Task prompt -> All records after this line are to be returned verbatim.

=======

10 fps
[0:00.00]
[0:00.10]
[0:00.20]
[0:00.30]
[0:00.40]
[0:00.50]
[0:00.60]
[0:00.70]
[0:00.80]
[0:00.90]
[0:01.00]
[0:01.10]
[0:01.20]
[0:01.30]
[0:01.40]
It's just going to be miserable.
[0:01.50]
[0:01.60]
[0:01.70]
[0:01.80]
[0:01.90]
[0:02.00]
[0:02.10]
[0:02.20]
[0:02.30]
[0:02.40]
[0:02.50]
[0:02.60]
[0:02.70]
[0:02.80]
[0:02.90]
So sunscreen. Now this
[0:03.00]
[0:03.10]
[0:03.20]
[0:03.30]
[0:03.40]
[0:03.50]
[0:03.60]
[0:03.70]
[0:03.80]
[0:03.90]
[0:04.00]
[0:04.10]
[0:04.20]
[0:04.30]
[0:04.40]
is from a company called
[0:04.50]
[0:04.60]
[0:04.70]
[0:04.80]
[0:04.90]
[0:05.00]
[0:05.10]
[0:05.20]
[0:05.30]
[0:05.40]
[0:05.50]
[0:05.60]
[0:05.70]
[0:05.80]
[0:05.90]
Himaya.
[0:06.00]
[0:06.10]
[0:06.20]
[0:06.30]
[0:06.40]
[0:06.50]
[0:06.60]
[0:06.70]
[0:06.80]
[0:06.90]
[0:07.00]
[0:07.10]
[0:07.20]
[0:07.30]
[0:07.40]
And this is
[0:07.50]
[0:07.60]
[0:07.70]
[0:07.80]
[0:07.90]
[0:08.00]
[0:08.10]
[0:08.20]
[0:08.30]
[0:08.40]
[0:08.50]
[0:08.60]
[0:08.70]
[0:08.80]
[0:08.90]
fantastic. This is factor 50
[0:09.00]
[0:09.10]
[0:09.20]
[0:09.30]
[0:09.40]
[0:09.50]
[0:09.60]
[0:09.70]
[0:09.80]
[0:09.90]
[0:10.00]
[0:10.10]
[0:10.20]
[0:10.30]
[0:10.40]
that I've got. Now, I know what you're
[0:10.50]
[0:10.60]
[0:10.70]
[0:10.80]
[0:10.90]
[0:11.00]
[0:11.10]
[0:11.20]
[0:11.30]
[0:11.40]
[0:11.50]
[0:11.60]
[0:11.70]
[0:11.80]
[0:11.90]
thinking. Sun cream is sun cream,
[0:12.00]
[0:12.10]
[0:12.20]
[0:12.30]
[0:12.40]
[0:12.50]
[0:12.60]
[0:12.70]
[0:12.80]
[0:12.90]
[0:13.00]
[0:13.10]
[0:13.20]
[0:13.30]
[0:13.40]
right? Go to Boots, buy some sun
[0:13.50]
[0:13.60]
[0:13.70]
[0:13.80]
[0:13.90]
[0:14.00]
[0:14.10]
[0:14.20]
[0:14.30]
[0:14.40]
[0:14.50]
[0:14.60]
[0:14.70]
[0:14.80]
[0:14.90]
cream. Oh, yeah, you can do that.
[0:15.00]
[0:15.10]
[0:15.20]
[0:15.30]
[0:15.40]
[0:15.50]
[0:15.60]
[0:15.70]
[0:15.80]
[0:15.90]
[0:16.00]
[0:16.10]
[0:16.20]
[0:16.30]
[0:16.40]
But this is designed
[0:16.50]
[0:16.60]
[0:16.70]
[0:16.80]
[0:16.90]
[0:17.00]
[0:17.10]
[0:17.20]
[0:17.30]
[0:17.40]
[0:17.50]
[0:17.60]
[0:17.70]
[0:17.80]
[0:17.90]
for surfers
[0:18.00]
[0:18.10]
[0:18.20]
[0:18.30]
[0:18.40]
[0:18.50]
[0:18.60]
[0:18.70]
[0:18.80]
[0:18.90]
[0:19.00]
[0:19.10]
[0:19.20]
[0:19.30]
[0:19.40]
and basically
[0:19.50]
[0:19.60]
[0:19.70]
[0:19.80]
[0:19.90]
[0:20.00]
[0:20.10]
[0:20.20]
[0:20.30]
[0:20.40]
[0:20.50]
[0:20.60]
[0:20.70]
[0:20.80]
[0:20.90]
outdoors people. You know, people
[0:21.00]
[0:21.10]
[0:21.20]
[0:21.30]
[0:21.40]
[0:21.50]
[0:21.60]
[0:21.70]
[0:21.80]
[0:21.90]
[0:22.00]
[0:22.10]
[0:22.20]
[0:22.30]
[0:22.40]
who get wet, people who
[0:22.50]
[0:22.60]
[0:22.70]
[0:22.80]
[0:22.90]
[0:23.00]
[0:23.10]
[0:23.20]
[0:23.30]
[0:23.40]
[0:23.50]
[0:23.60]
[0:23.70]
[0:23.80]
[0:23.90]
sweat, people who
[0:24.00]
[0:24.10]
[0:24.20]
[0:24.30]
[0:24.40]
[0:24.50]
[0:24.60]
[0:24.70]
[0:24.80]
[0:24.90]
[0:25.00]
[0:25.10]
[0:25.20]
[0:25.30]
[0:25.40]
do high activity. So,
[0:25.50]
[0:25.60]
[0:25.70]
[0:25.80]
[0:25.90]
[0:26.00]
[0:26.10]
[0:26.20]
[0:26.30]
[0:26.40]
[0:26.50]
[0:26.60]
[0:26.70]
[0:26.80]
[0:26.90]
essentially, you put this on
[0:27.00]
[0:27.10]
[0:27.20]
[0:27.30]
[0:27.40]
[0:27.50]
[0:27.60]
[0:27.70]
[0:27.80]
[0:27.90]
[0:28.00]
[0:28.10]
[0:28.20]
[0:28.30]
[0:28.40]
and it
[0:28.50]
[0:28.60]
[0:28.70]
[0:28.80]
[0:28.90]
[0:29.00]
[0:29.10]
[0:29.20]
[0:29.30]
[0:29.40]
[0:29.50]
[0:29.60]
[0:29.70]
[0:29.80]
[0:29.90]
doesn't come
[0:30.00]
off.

=======

Solved exercise ->
10 fps
[0:00.00]
[0:00.10]
[0:00.20]
[0:00.30]
[0:00.40]
[0:00.50]
[0:00.60]
[0:00.70]
[0:00.80]
[0:00.90]
[0:01.00]
[0:01.10]
[0:01.20]
[0:01.30]
[0:01.40]
It's just going to be miserable.
[0:01.50]
[0:01.60]
[0:01.70]
[0:01.80]
[0:01.90]
[0:02.00]
[0:02.10]
[0:02.20]
[0:02.30]
[0:02.40]
[0:02.50]
[0:02.60]
[0:02.70]
[0:02.80]
[0:02.90]
So sunscreen. Now this
[0:03.00]
[0:03.10]
[0:03.20]
[0:03.30]
[0:03.40]
[0:03.50]
[0:03.60]
[0:03.70]
[0:03.80]
[0:03.90]
[0:04.00]
[0:04.10]
[0:04.20]
[0:04.30]
[0:04.40]
is from a company called
[0:04.50]
[0:04.60]
[0:04.70]
[0:04.80]
[0:04.90]
[0:05.00]
[0:05.10]
[0:05.20]
[0:05.30]
[0:05.40]
[0:05.50]
[0:05.60]
[0:05.70]
[0:05.80]
[0:05.90]
Himaya.
[0:06.00]
[0:06.10]
[0:06.20]
[0:06.30]
[0:06.40]
[0:06.50]
[0:06.60]
[0:06.70]
[0:06.80]
[0:06.90]
[0:07.00]
[0:07.10]
[0:07.20]
[0:07.30]
[0:07.40]
And this is
[0:07.50]
[0:07.60]
[0:07.70]
[0:07.80]
[0:07.90]
[0:08.00]
[0:08.10]
[0:08.20]
[0:08.30]
[0:08.40]
[0:08.50]
[0:08.60]
[0:08.70]
[0:08.80]
[0:08.90]
fantastic. This is factor 50
[0:09.00]
[0:09.10]
[0:09.20]
[0:09.30]
[0:09.40]
[0:09.50]
[0:09.60]
[0:09.70]
[0:09.80]
[0:09.90]
[0:10.00]
[0:10.10]
[0:10.20]
[0:10.30]
[0:10.40]
that I've got. Now, I know what you're
[0:10.50]
[0:10.60]
[0:10.70]
[0:10.80]
[0:10.90]
[0:11.00]
[0:11.10]
[0:11.20]
[0:11.30]
[0:11.40]
[0:11.50]
[0:11.60]
[0:11.70]
[0:11.80]
[0:11.90]
thinking. Sun cream is sun cream,
[0:12.00]
[0:12.10]
[0:12.20]
[0:12.30]
[0:12.40]
[0:12.50]
[0:12.60]
[0:12.70]
[0:12.80]
[0:12.90]
[0:13.00]
[0:13.10]
[0:13.20]
[0:13.30]
[0:13.40]
right? Go to Boots, buy some sun
[0:13.50]
[0:13.60]
[0:13.70]
[0:13.80]
[0:13.90]
[0:14.00]
[0:14.10]
[0:14.20]
[0:14.30]
[0:14.40]
[0:14.50]
[0:14.60]
[0:14.70]
[0:14.80]
[0:14.90]
cream. Oh, yeah, you can do that.
[0:15.00]
[0:15.10]
[0:15.20]
[0:15.30]
[0:15.40]
[0:15.50]
[0:15.60]
[0:15.70]
[0:15.80]
[0:15.90]
[0:16.00]
[0:16.10]
[0:16.20]
[0:16.30]
[0:16.40]
But this is designed
[0:16.50]
[0:16.60]
[0:16.70]
[0:16.80]
[0:16.90]
[0:17.00]
[0:17.10]
[0:17.20]
[0:17.30]
[0:17.40]
[0:17.50]
[0:17.60]
[0:17.70]
[0:17.80]
[0:17.90]
for surfers
[0:18.00]
[0:18.10]
[0:18.20]
[0:18.30]
[0:18.40]
[0:18.50]
[0:18.60]
[0:18.70]
[0:18.80]
[0:18.90]
[0:19.00]
[0:19.10]
[0:19.20]
[0:19.30]
[0:19.40]
and basically
[0:19.50]
[0:19.60]
[0:19.70]
[0:19.80]
[0:19.90]
[0:20.00]
[0:20.10]
[0:20.20]
[0:20.30]
[0:20.40]
[0:20.50]
[0:20.60]
[0:20.70]
[0:20.80]
[0:20.90]
outdoors people. You know, people
[0:21.00]
[0:21.10]
[0:21.20]
[0:21.30]
[0:21.40]
[0:21.50]
[0:21.60]
[0:21.70]
[0:21.80]
[0:21.90]
[0:22.00]
[0:22.10]
[0:22.20]
[0:22.30]
[0:22.40]
who get wet, people who
[0:22.50]
[0:22.60]
[0:22.70]
[0:22.80]
[0:22.90]
[0:23.00]
[0:23.10]
[0:23.20]
[0:23.30]
[0:23.40]
[0:23.50]
[0:23.60]
[0:23.70]
[0:23.80]
[0:23.90]
sweat, people who
[0:24.00]
[0:24.10]
[0:24.20]
[0:24.30]
[0:24.40]
[0:24.50]
[0:24.60]
[0:24.70]
[0:24.80]
[0:24.90]
[0:25.00]
[0:25.10]
[0:25.20]
[0:25.30]
[0:25.40]
do high activity. So,
[0:25.50]
[0:25.60]
[0:25.70]
[0:25.80]
[0:25.90]
[0:26.00]
[0:26.10]
[0:26.20]
[0:26.30]
[0:26.40]
[0:26.50]
[0:26.60]
[0:26.70]
[0:26.80]
[0:26.90]
essentially, you put this on
[0:27.00]
[0:27.10]
[0:27.20]
[0:27.30]
[0:27.40]
[0:27.50]
[0:27.60]
[0:27.70]
[0:27.80]
[0:27.90]
[0:28.00]
[0:28.10]
[0:28.20]
[0:28.30]
[0:28.40]
and it
[0:28.50]
[0:28.60]
[0:28.70]
[0:28.80]
[0:28.90]
[0:29.00]
[0:29.10]
[0:29.20]
[0:29.30]
[0:29.40]
[0:29.50]
[0:29.60]
[0:29.70]
[0:29.80]
[0:29.90]
doesn't come
[0:30.00]
off.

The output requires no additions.